Daily Archives: December 13, 2011

Faith of a Mustard Seed

When my closet gets cluttered I know I am off-balance even if I feel fine.  We all know our “thing” that alerts us of that internal “uh oh” adjustment needed moment.  My goal was to write (and post) to the WordPress blog challenge everyday but life is a bit unbelievable lately…..which seems to be the new and improved awesome.  Yet a strange theme in my life that I am in shock and awe over at the same time….almost waiting for the bottom “this is too good to be true” to “goodness falling out of the sky” syndrome.

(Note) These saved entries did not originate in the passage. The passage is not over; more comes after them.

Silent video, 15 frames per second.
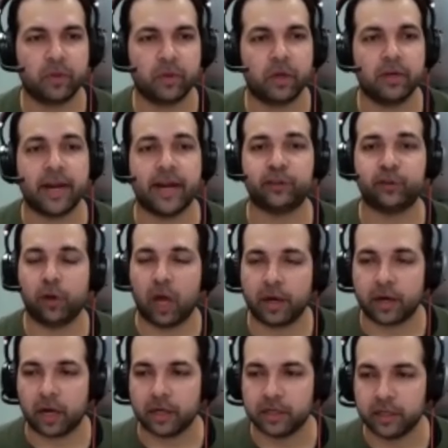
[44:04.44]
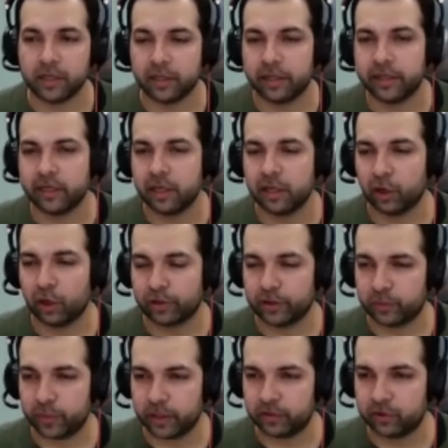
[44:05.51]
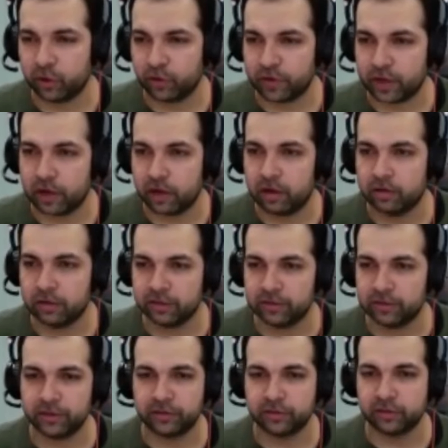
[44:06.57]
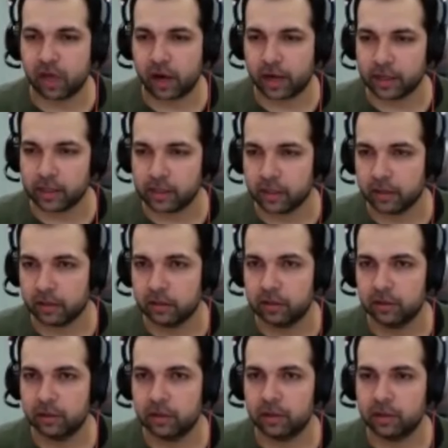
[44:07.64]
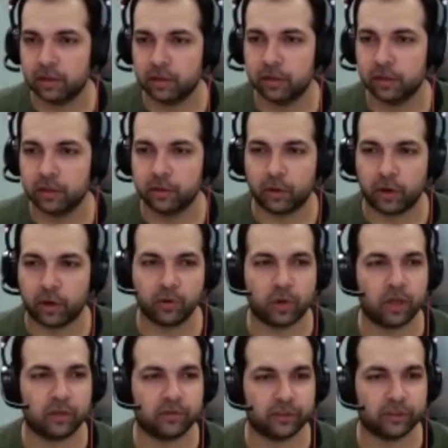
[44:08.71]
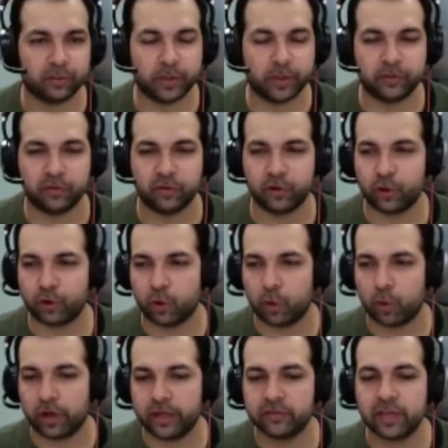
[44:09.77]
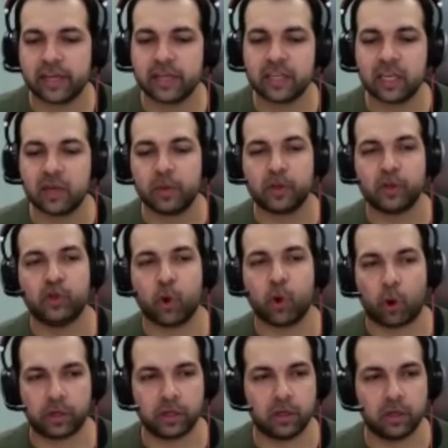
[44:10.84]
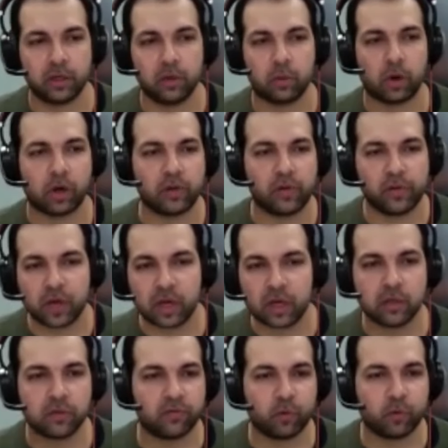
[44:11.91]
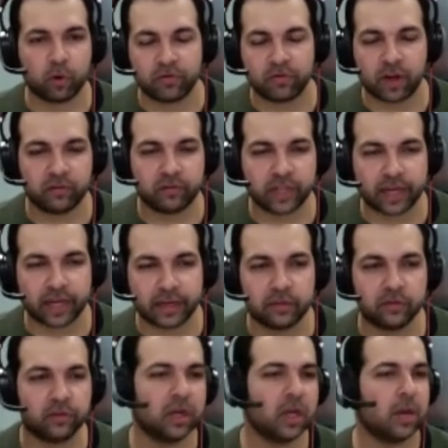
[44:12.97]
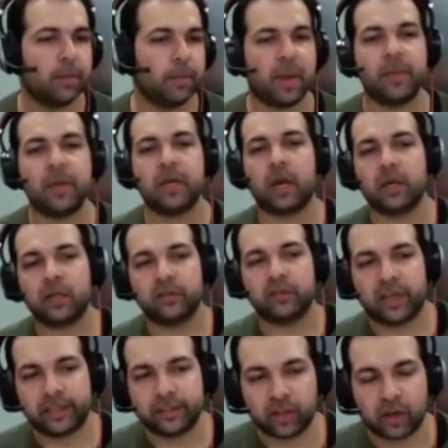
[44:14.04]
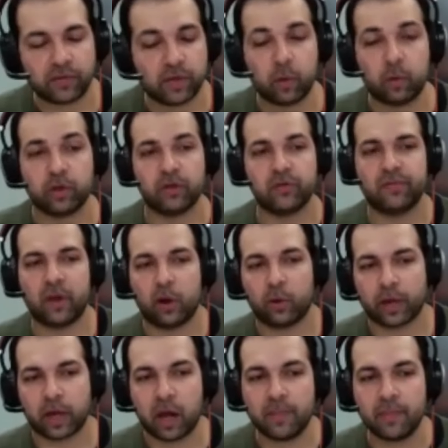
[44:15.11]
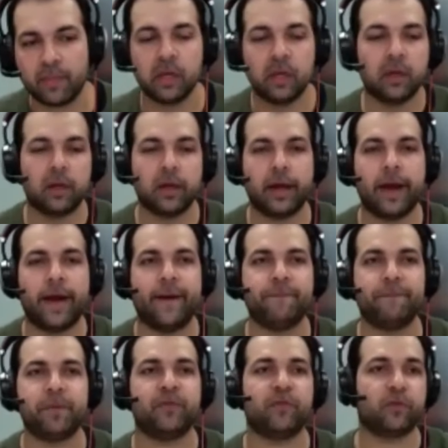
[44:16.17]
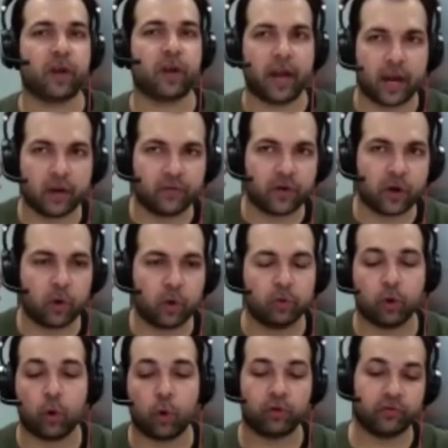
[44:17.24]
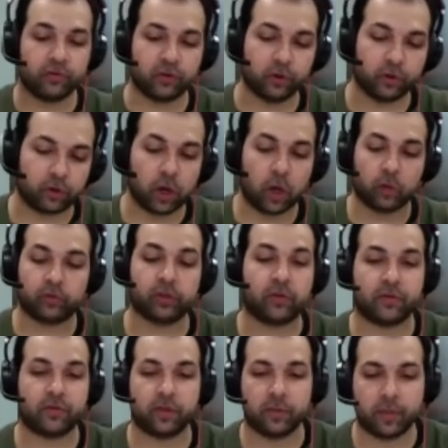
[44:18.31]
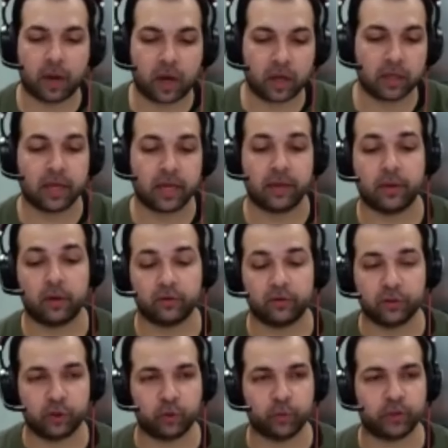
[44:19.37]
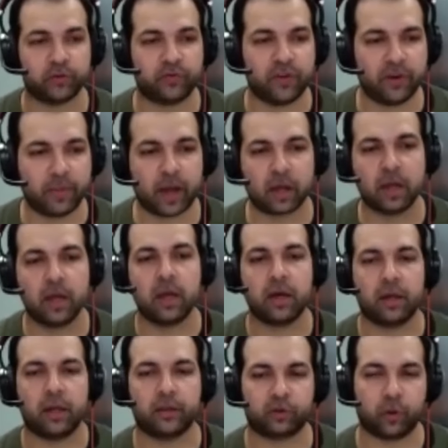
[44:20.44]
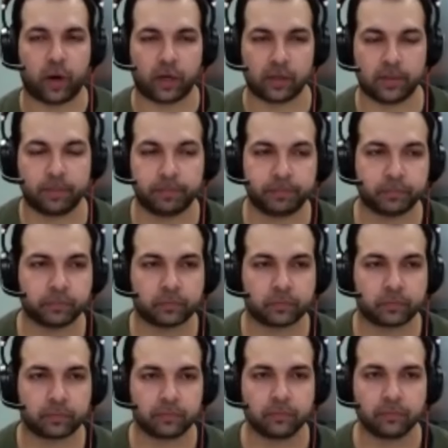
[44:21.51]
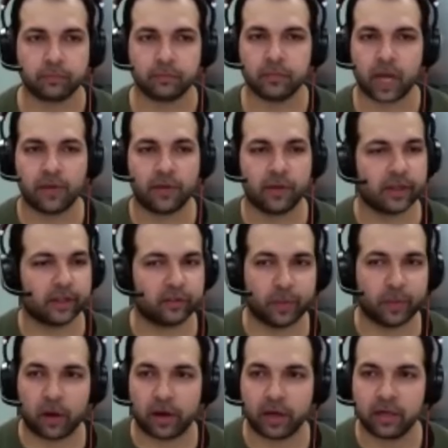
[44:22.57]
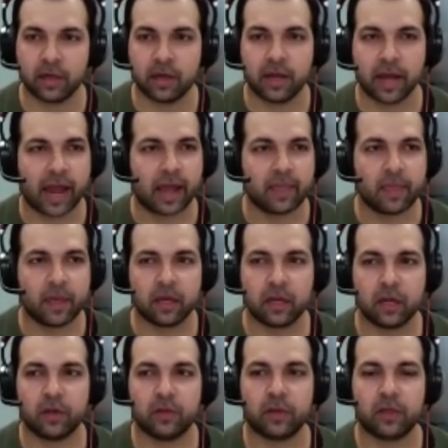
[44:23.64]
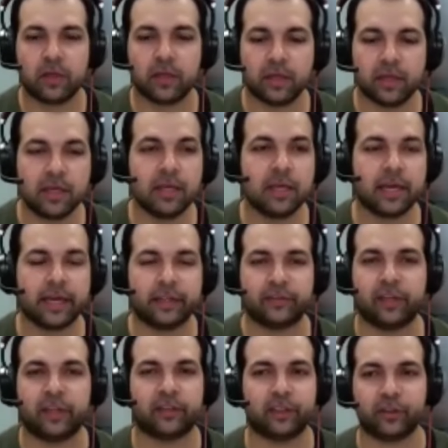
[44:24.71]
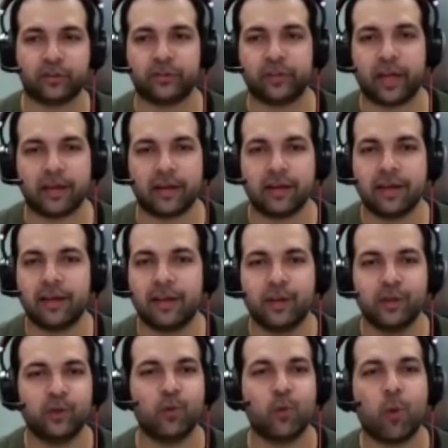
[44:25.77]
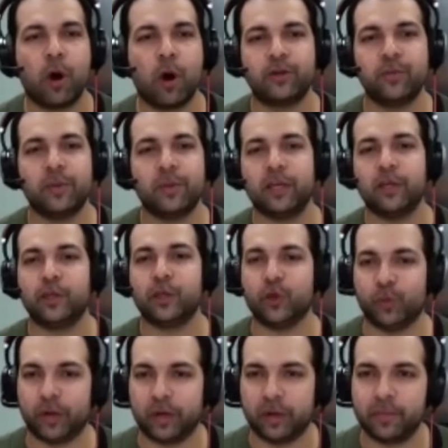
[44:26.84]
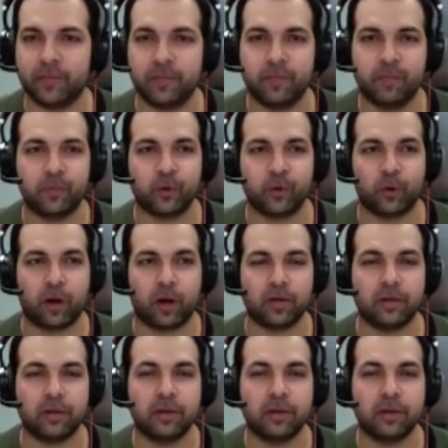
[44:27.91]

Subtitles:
Natural light ideally. Look at this person over here. This is not ideal, right? You can't see this person, you don't know what it is. And keep it short, right? 30 to 45 seconds, maybe 90 seconds after that when you're following up. If you've got a headphone or if you're close enough to the mic and there isn't too much feedback, that's great. I think that's about it. And then the key is, as I just said, you want to be human, right?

I am writing a lot because that’s how I process my life, but too shy about posting for some odd reason.  But why?   Because I never “expected” this new career situation to happen, but it is.

I absorbed a quote today in my Empowered Voyage workshop that shook my core and will continue to shiver out of each pore until it’s ironed out in my soul.

“You get what you EXPECT, not what you WANT.” by Pat Mussiex.

At first glance, no big whoop.  Wants and expectations line up like toy soldiers right?  But when I dug in deeper asked myself the difference it got scary.   The honest and not so fun answers I came up with aren’t what I am trying to create in my life but makes sense knowing why reality is what is it.  Example:  I want to be successfully in my career but I always expect the bottom to fall out at the same time.   Example: I want to be in love and be loved but expect to be hurt by men at the same time… You get the picture.  ACK!  And so I always will be if I don’t change my mind and expectations on these matters!  I have gotten 100% of what I “expect”…100% disappointment every time!  Not what I want, but exactly what I expected.  WOW.  Great life lessons in failures, Yes. But desired or wanted results = NO.  What the what?  Same line of questioning goes for every class if I am really honest with myself.  No wonder I hate being honest with myself and writing this less than easy because now I have to own it.  I hope it helps others change the minds expectations vs. wants in order to create a wonderful life of peace, harmony, love, workability and ultimately success in every compartement. 🙂

For the positive, faithful, hopeful, encouraging person I think I am (and want to be), the expectations I have of myself in the world I’ve created is quite bleak and so are my results.   The math doesn’t lie…no wonder I hate math.   I cannot hide from this any more and the ones who know me best will say “AMEN SISTAH!”

I challenge you to think about your Desires vs. Expectations too.  I never knew it’s power over me until today so I am paying it forward if it free’s you’re not so fruitful thinking up too!?   The bible talks about it all over the place…I just never put 2+2 together because I hate math.   Jesus said in Mark 11:24, “Whatsoever things you desire when you pray, believe (fully expect) you receive them and you shall have them.” 

What is it that you want and desire?  What do you expect will happen?  Whatever dreams you have for your life, they will always include abundance and prosperity, because God is an abundant God. He wants us to experience abundance and prosperity in our health, our relationships, and our finances. Every area of our life!  Why do we stop it?  He wants us to be happy and enjoy our life to its fullest because it is a gift.

A mustard seed is very, very tiny.  But once planted, it grows into a plant large enough to provide a valuable food and shelter for animals. Jesus said a little faith can have incredible results.  We don’t need a lot of faith – just as much as a mustard seed – to provoke great results.  God will not ask us to do more than we can. He wants us to be willing, show up, unsure, but just willing to get in the game of life. He’ll provide the rest.

It’s our job to pay attention to the path lighting up in front of us.  Doors closing, windows opening, where we are swimming upstream and terribly struggling is usually not where we need to be.  The path I am on might not make sense right now, but understanding will ebb and flow in naturally when I surrender to floating with the current rather than fighting against it like I tend to do.   I am really tuning in and paying close attention at what is showing up in my life and why so I can challenge my thoughts and expectations.

I am so moved and encouraged by whats happening in my life, I can hardly wait to post this experience in “hindsight” after I know what the hell is going on!  God is a super funny comedian, I know that’s for certain!  My new daily prayer will go something like this.  God, I fully expect to be successful in every part of my life, love and career.  And so that’s that!  Amen.   Now… back to cleaning up my closet in order to create my virtual balance in the universe!